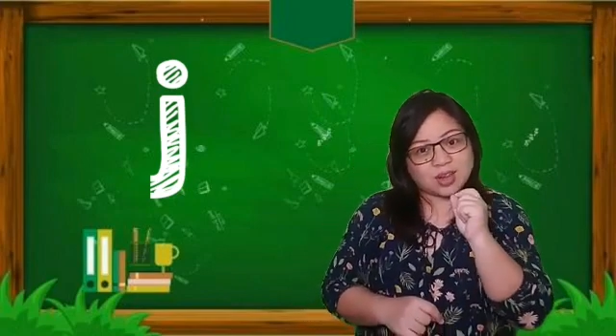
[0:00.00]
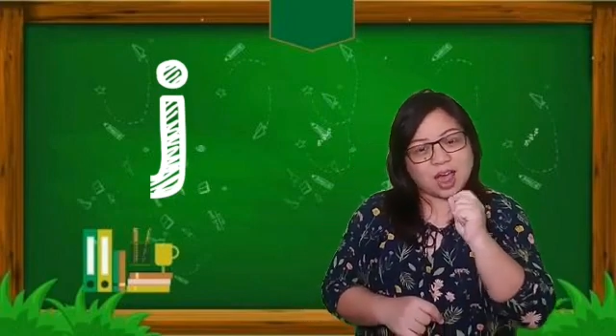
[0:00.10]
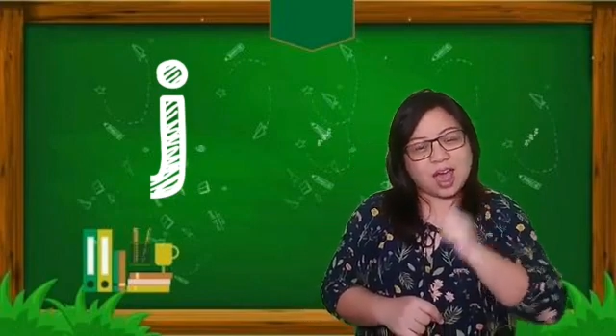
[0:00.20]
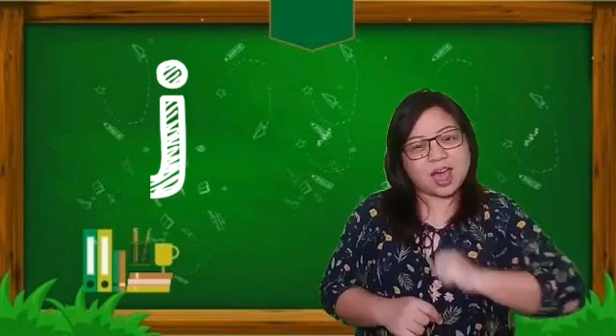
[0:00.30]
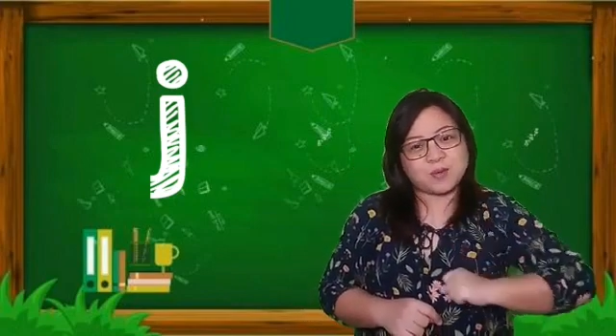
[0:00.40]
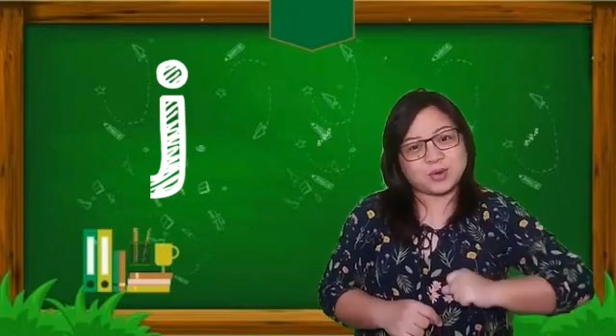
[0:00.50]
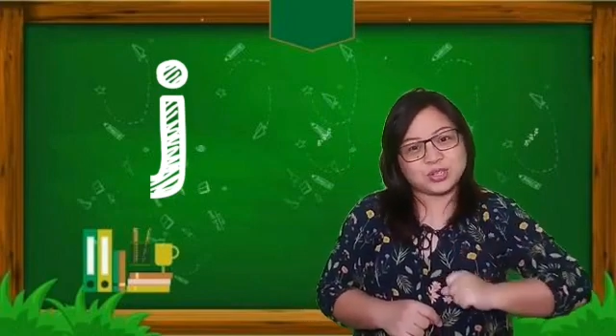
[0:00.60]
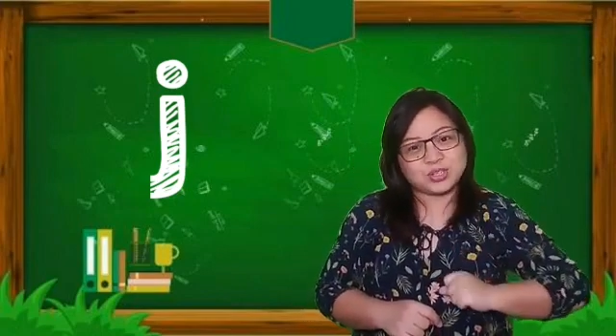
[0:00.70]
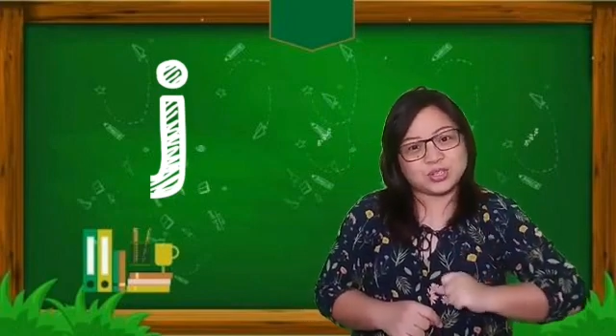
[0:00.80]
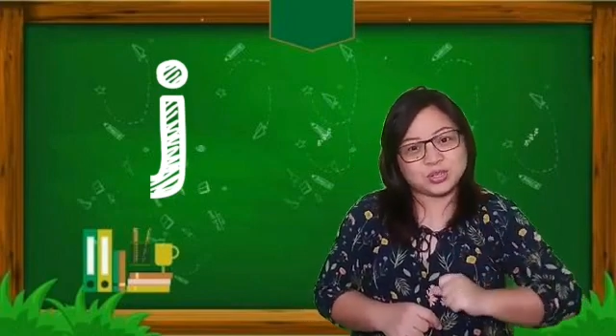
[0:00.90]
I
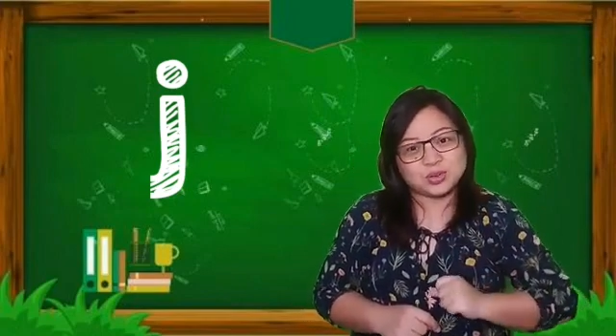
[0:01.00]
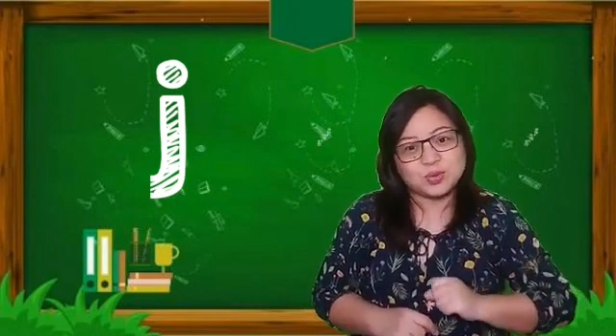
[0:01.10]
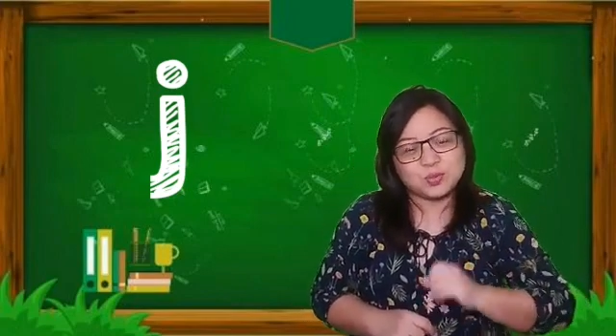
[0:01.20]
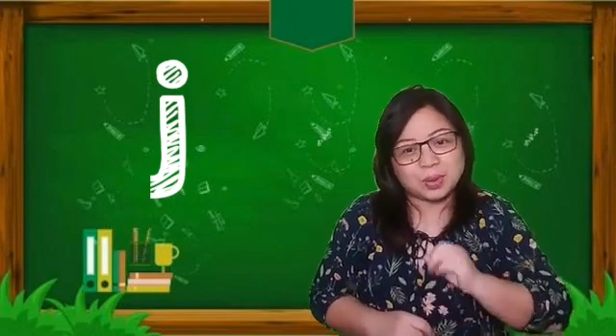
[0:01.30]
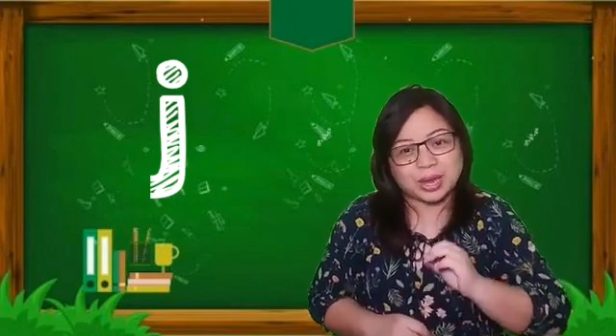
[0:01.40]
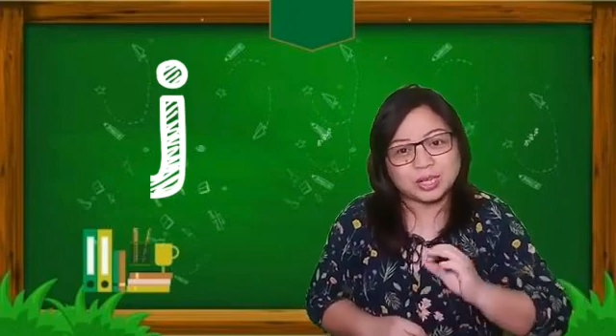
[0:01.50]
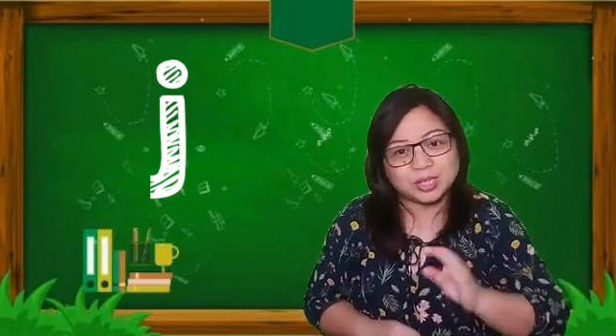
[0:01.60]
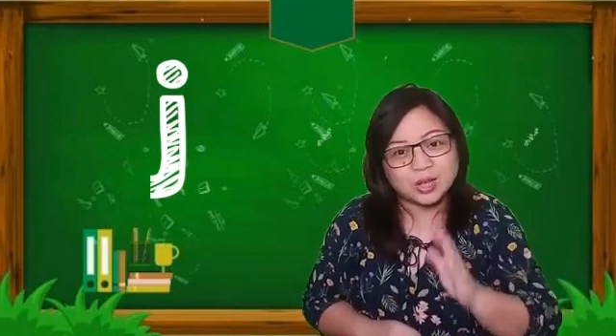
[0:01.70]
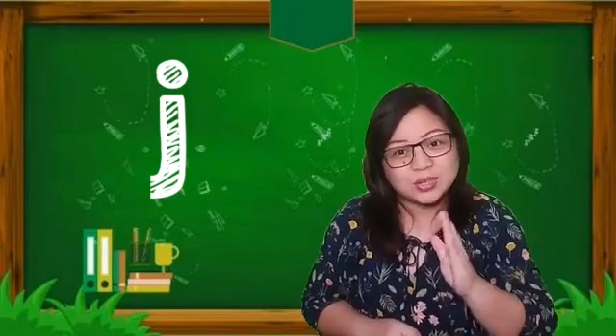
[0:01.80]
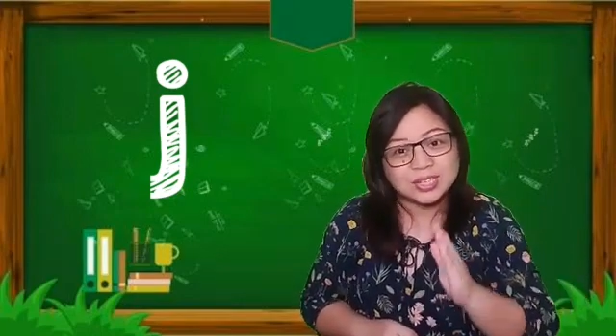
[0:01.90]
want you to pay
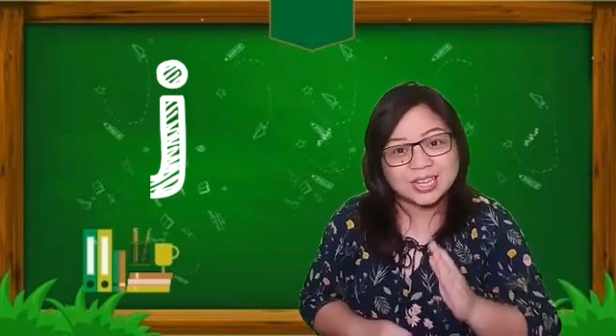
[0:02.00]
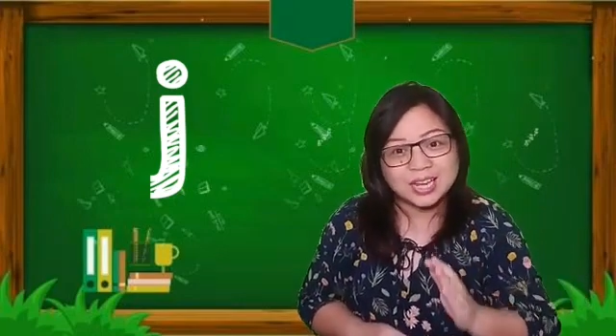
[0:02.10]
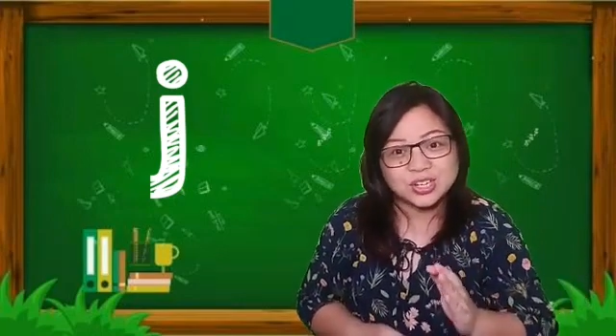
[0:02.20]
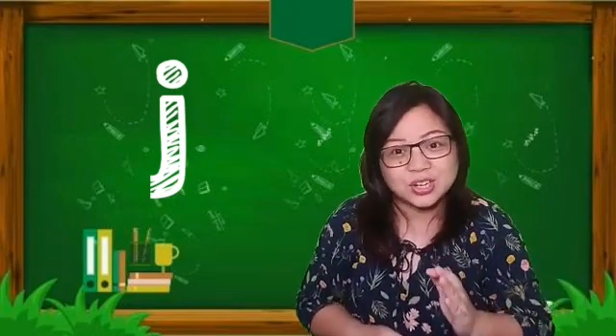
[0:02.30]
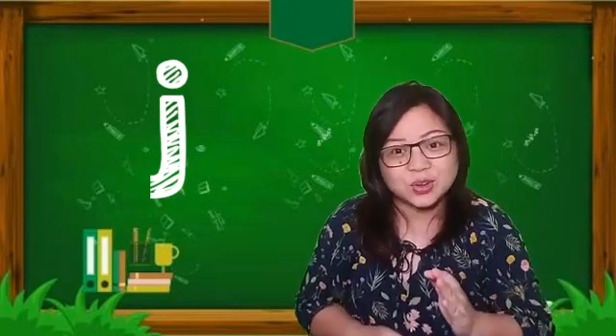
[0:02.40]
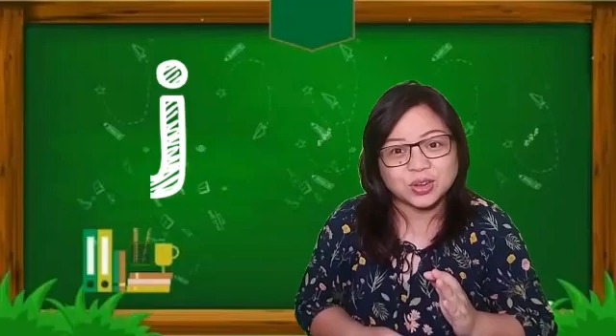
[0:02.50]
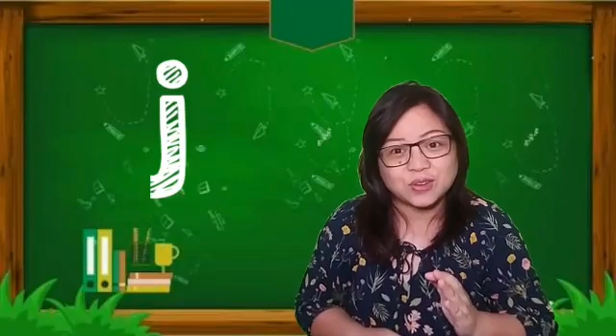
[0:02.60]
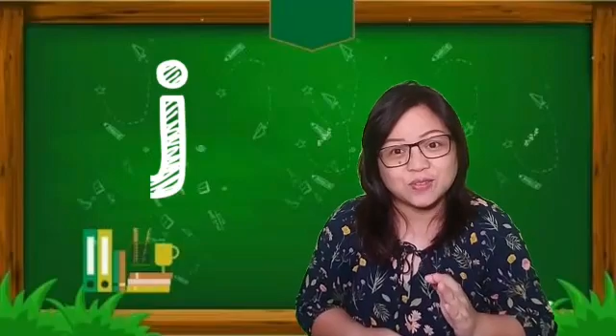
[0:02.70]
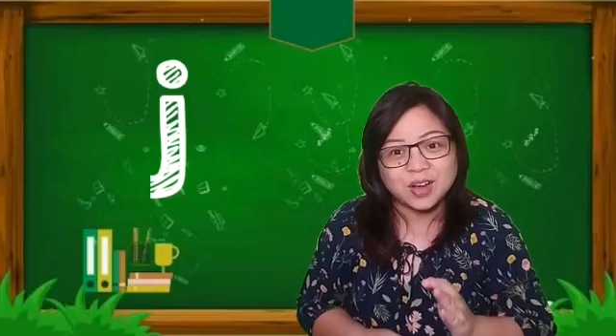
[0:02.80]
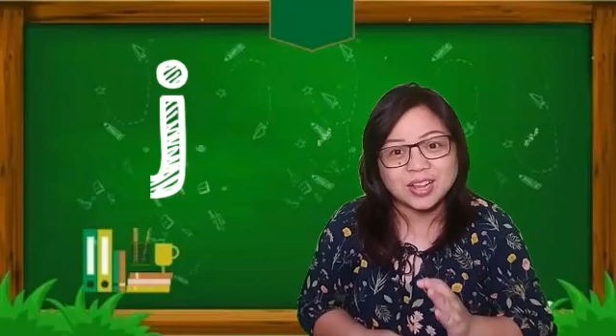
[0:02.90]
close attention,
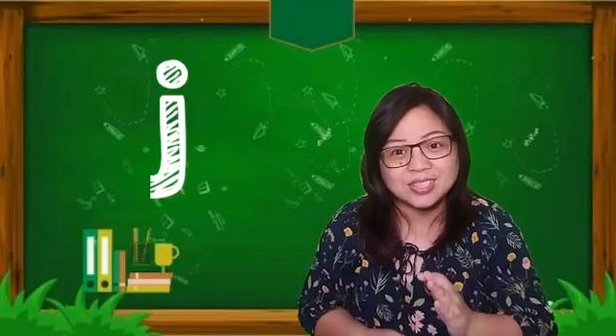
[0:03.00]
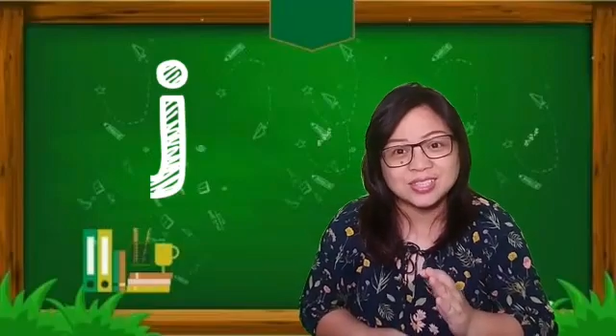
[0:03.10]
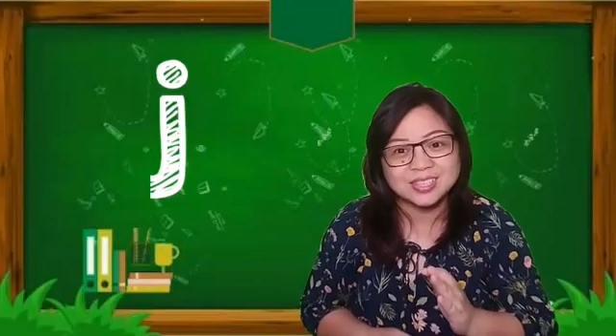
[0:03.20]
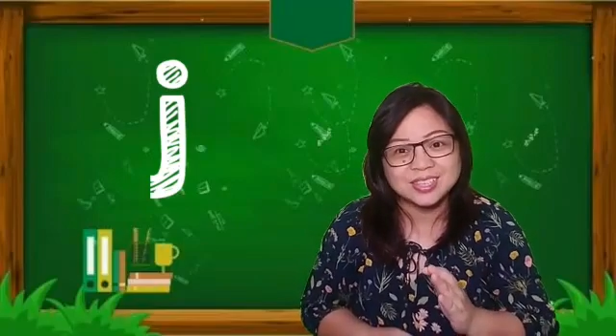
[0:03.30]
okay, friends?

━━━

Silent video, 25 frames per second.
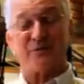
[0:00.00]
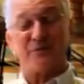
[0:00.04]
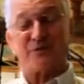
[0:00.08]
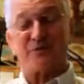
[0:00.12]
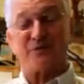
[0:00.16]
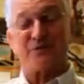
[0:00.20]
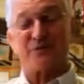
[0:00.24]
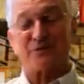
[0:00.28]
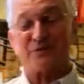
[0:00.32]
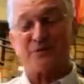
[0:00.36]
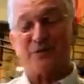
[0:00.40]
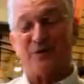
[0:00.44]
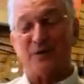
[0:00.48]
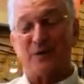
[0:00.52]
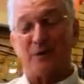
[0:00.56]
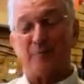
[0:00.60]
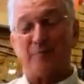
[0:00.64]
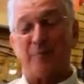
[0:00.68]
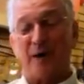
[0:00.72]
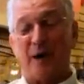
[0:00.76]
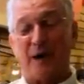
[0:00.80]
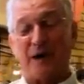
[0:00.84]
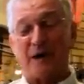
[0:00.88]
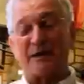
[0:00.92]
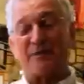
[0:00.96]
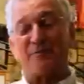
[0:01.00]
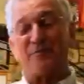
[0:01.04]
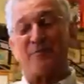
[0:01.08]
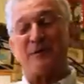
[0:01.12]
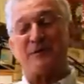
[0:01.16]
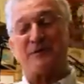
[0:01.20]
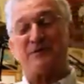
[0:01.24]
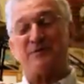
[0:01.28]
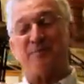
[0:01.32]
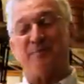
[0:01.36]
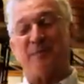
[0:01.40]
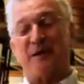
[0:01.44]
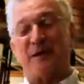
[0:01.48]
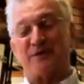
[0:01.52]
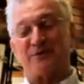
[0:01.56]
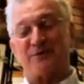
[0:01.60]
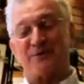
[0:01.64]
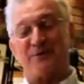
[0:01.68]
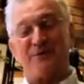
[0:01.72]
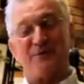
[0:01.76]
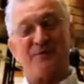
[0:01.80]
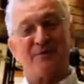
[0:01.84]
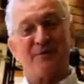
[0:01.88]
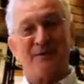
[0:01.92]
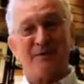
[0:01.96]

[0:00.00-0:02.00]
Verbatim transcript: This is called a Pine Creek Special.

━━━

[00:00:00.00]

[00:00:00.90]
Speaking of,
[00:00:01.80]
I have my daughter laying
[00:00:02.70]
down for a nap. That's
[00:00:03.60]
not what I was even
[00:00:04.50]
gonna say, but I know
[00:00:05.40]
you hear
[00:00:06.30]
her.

━━━

In the entries above, find the line containing "Silent video, 25 frames per second." and the line containing "Verbatim transcript: This"; give again exactly those two lines and every line between them, minus the pictures.

SOLUTION BELOW >>
Silent video, 25 frames per second.
[0:00.00]
[0:00.04]
[0:00.08]
[0:00.12]
[0:00.16]
[0:00.20]
[0:00.24]
[0:00.28]
[0:00.32]
[0:00.36]
[0:00.40]
[0:00.44]
[0:00.48]
[0:00.52]
[0:00.56]
[0:00.60]
[0:00.64]
[0:00.68]
[0:00.72]
[0:00.76]
[0:00.80]
[0:00.84]
[0:00.88]
[0:00.92]
[0:00.96]
[0:01.00]
[0:01.04]
[0:01.08]
[0:01.12]
[0:01.16]
[0:01.20]
[0:01.24]
[0:01.28]
[0:01.32]
[0:01.36]
[0:01.40]
[0:01.44]
[0:01.48]
[0:01.52]
[0:01.56]
[0:01.60]
[0:01.64]
[0:01.68]
[0:01.72]
[0:01.76]
[0:01.80]
[0:01.84]
[0:01.88]
[0:01.92]
[0:01.96]

[0:00.00-0:02.00]
Verbatim transcript: This is called a Pine Creek Special.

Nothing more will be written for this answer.